I don't want this to devolve into a discussion on the merits of aggregation, if AS_SETs should be deprecated or anything similar, this was just because I wanted know for my own sake what the numbers were and figured others might be interested too....

W






--Sandy





On 29/04/2010, at 3:16 AM, Sandra Murphy wrote:

I have said that it was the consensus even before sidr was officially a wg that proxy aggregation would not be part of our work. And I pointed to the email archive for that discussion.

You have said that you do not believe that it is possible at this point, so I don't think that you are unhappy with that statement.

So I am confused as to what further statement I could make that would help at this point.

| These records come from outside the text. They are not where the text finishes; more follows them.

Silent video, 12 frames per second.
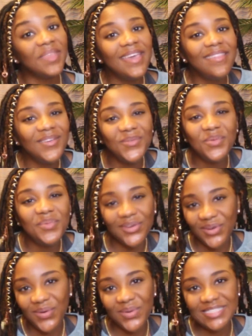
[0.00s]
And then we'll be
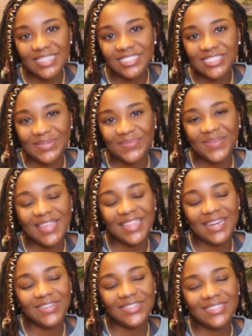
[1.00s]
on our way to the gym. And
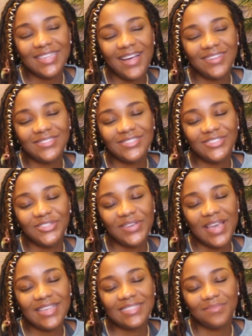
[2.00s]
then I'll show you
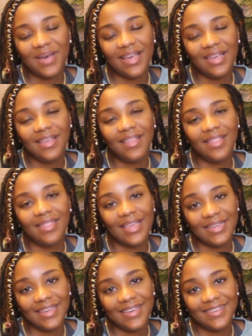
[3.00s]
guys my
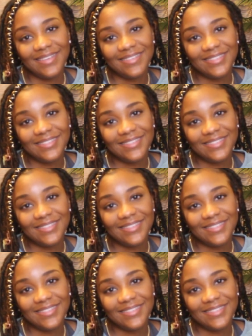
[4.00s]
leg day.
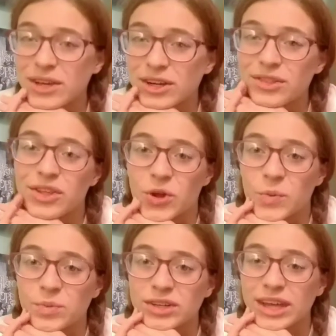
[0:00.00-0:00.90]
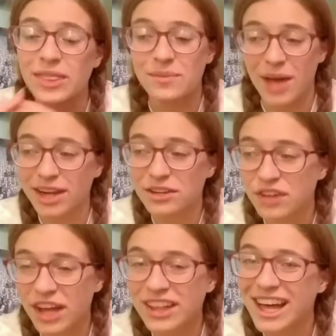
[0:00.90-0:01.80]
her the notebook and the
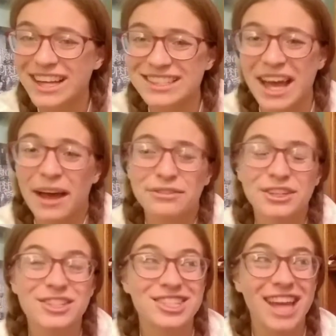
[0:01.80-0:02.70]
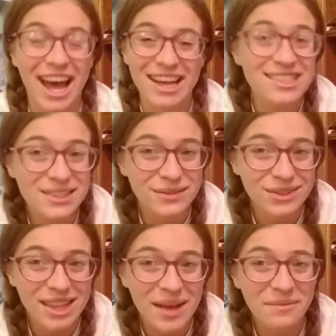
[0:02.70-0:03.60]
magnifying glass after she asked
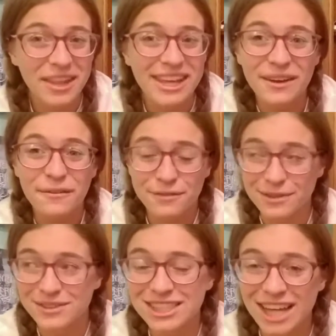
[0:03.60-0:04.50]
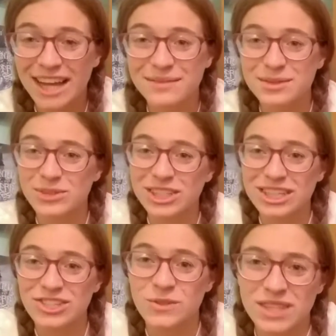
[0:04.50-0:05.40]
for them like 50 times
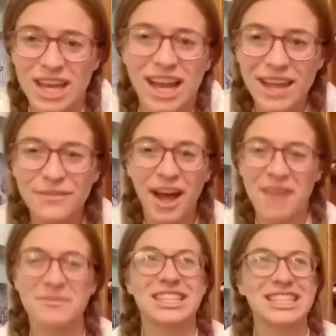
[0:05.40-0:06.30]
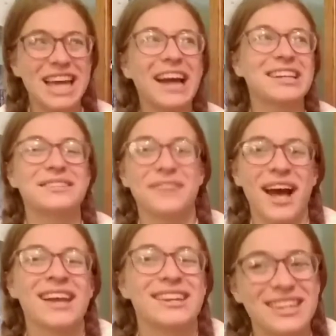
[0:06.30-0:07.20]
because she was like, if I'm a detective,
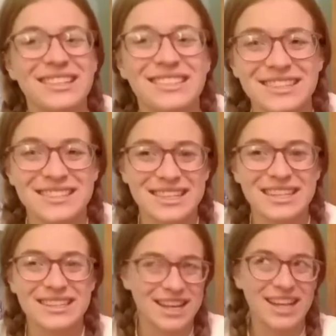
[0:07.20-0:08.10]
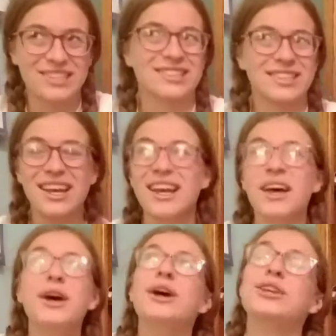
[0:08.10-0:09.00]
I need these things.
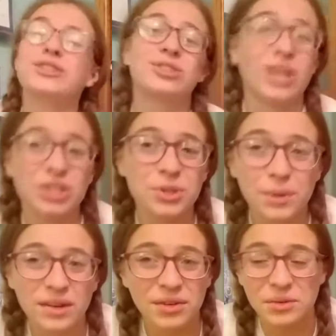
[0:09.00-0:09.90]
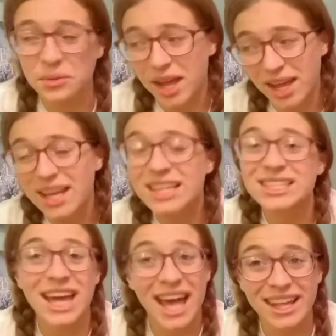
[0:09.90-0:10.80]
Such a perfect way
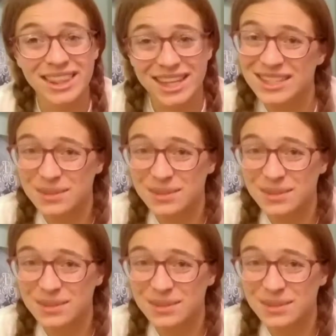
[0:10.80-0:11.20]
to end this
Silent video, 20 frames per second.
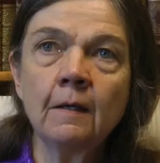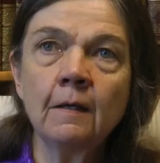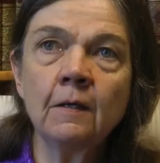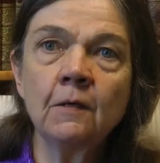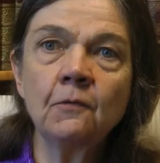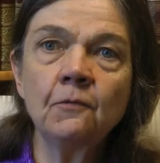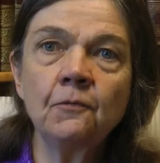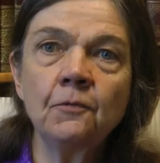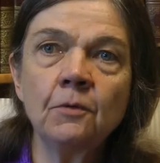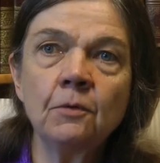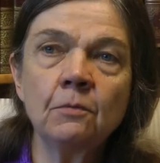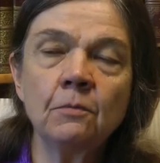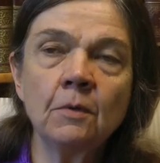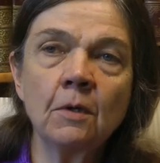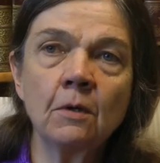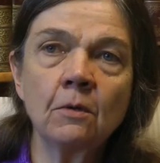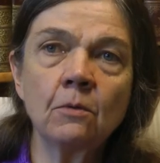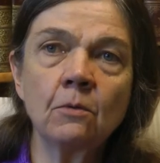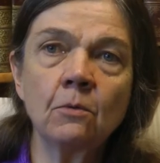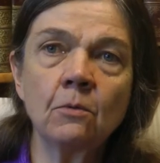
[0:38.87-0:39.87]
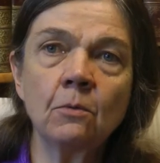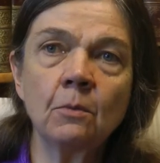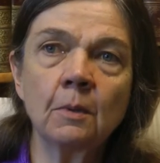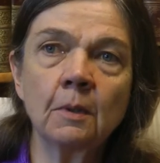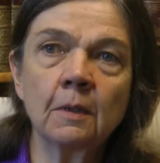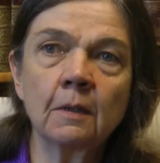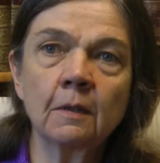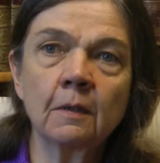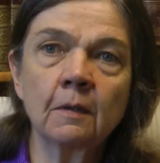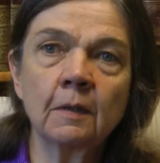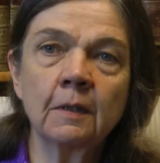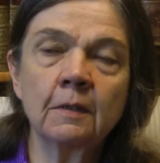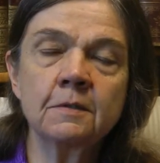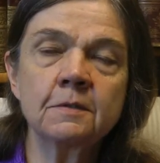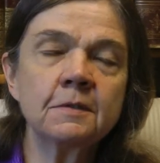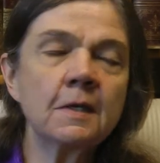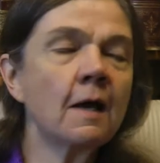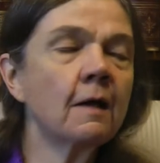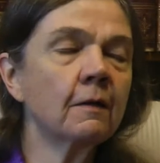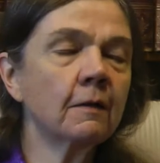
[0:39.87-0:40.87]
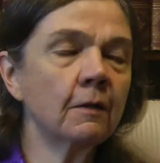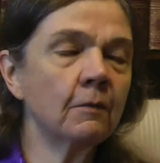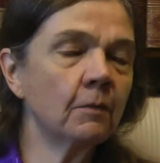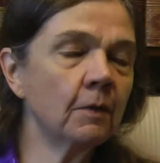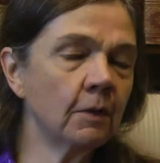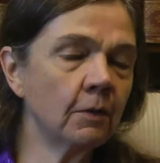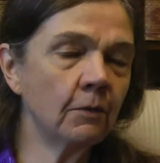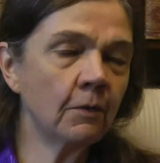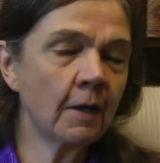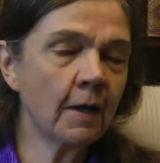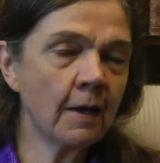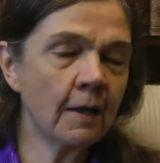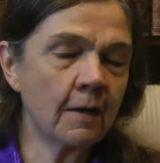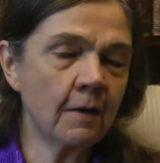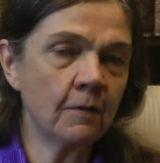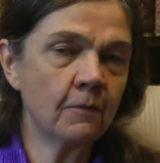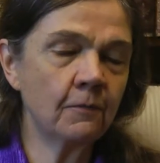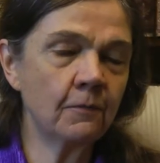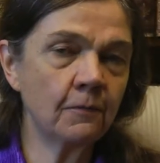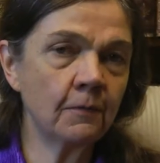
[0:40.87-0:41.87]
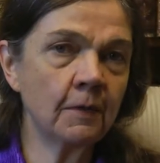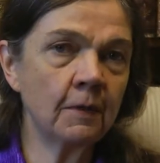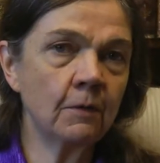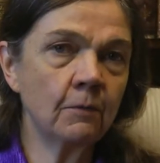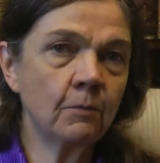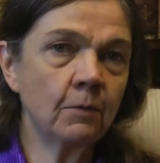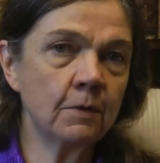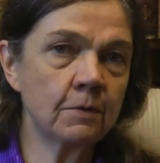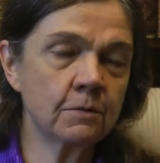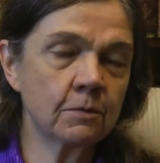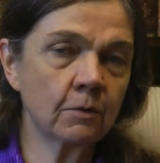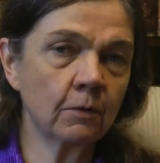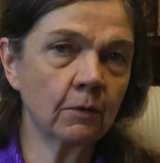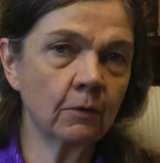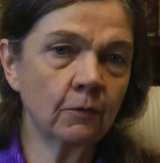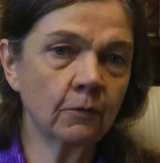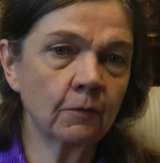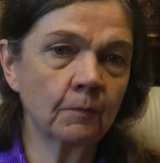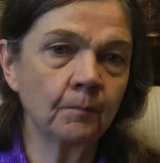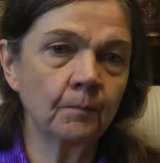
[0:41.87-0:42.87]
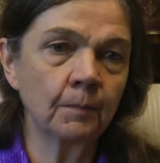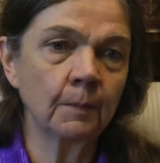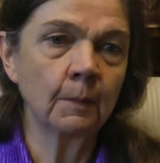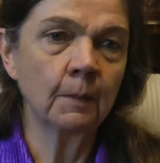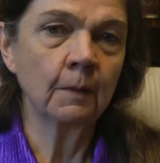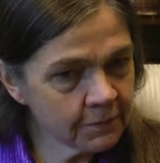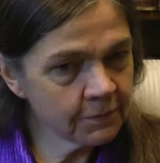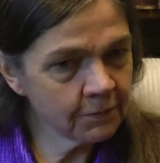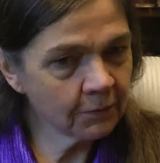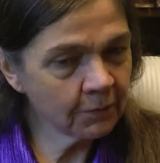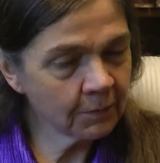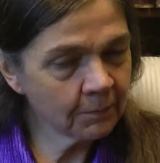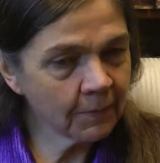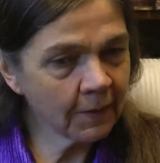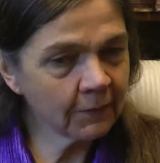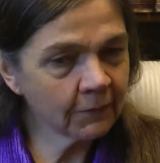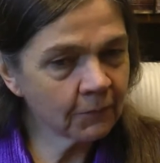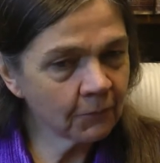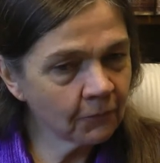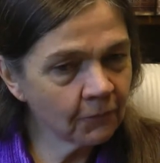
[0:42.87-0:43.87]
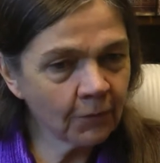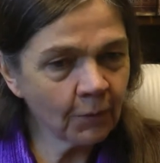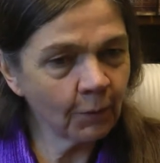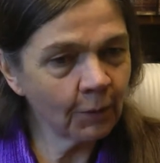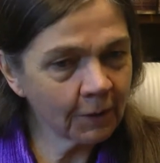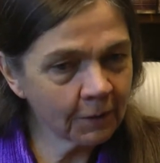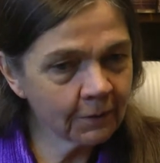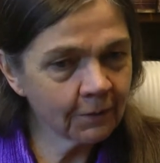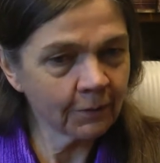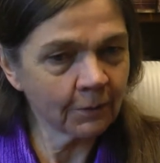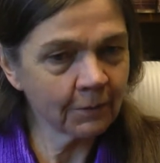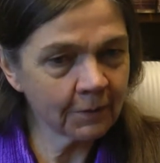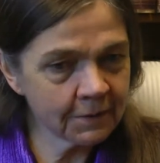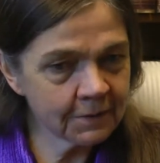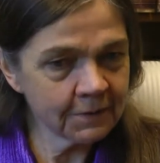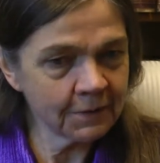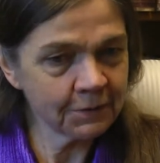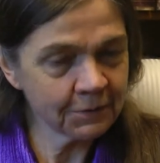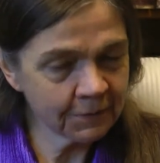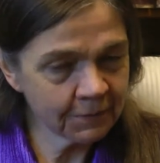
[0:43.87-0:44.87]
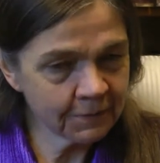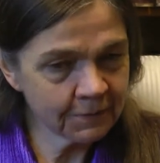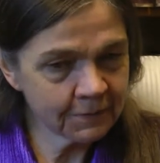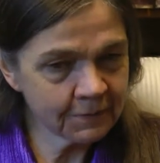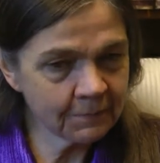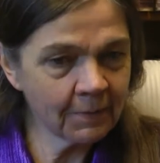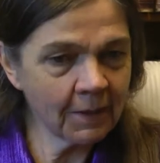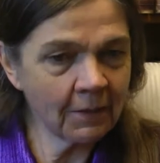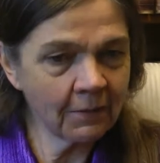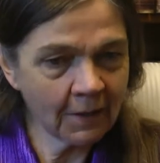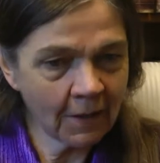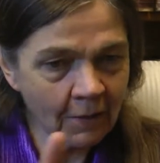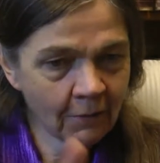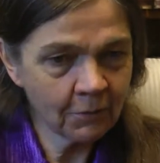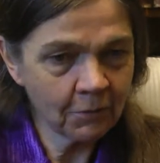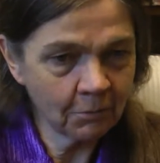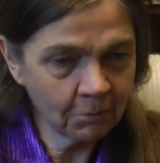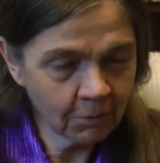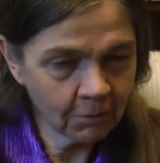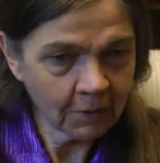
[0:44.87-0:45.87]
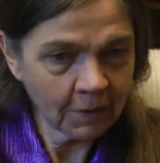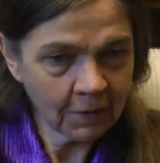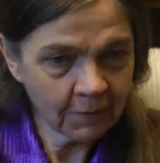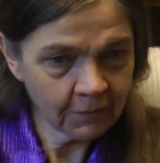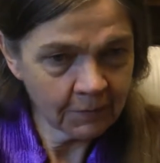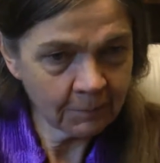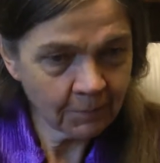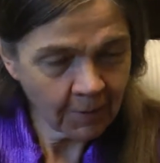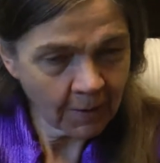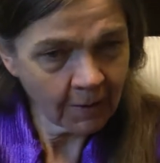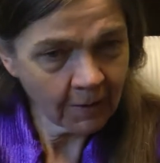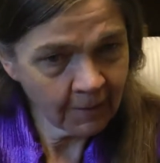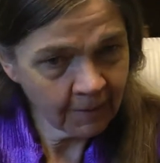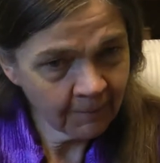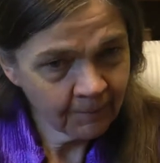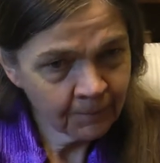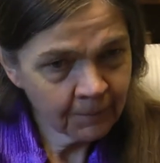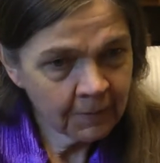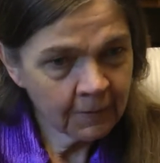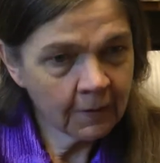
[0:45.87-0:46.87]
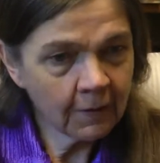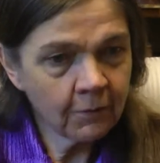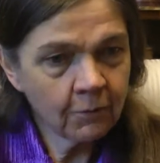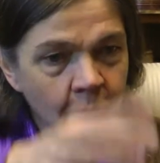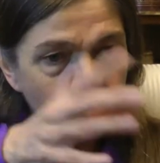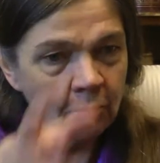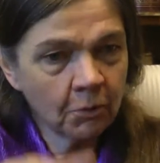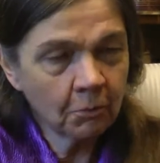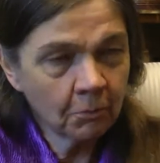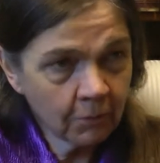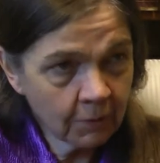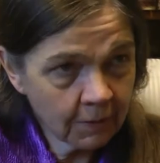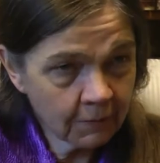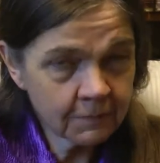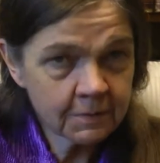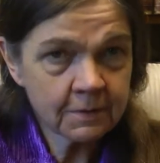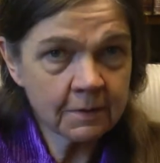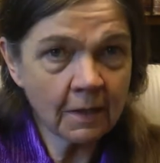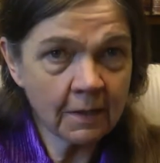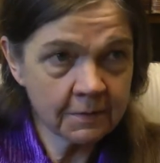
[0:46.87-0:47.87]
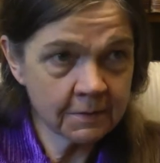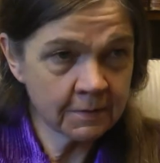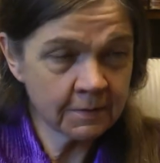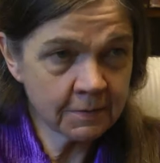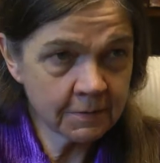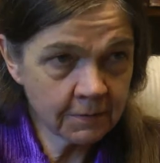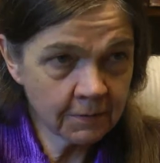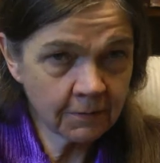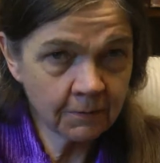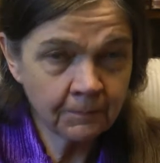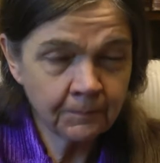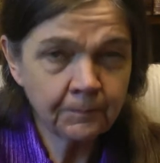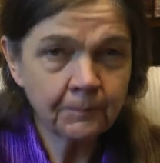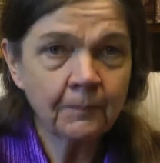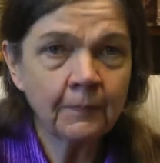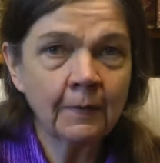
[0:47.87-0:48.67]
If you know exactly what you have in a resource, so you can make some very clear decisions about how you will cut the pie and who you will give slices to,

Can you point me to where you still see a problem?

--Sandy

On Wed, 28 Apr 2010, Geoff Huston wrote:

three weeks ago I asked:


It seems to me that the essential requirements for securing proxy aggregation are missing at this stage, which makes it somewhat difficult for SIDR to work on mechanisms without some re-spinning of the SIDR WG Charter (or some other WG) that would permit the preliminary work on security requirements relating to proxy aggregation to come first.

So my question to the WG Co-chairs is: is work on securing Proxy Aggregation within the current SIDR charter? If so, on what basis?

I would hope that by now the WGchairs have had sufficient time to consider this question, so I'd like to ask once more: Is work on securing Proxy Aggregation within the current SIDR Charter? If so, on what basis?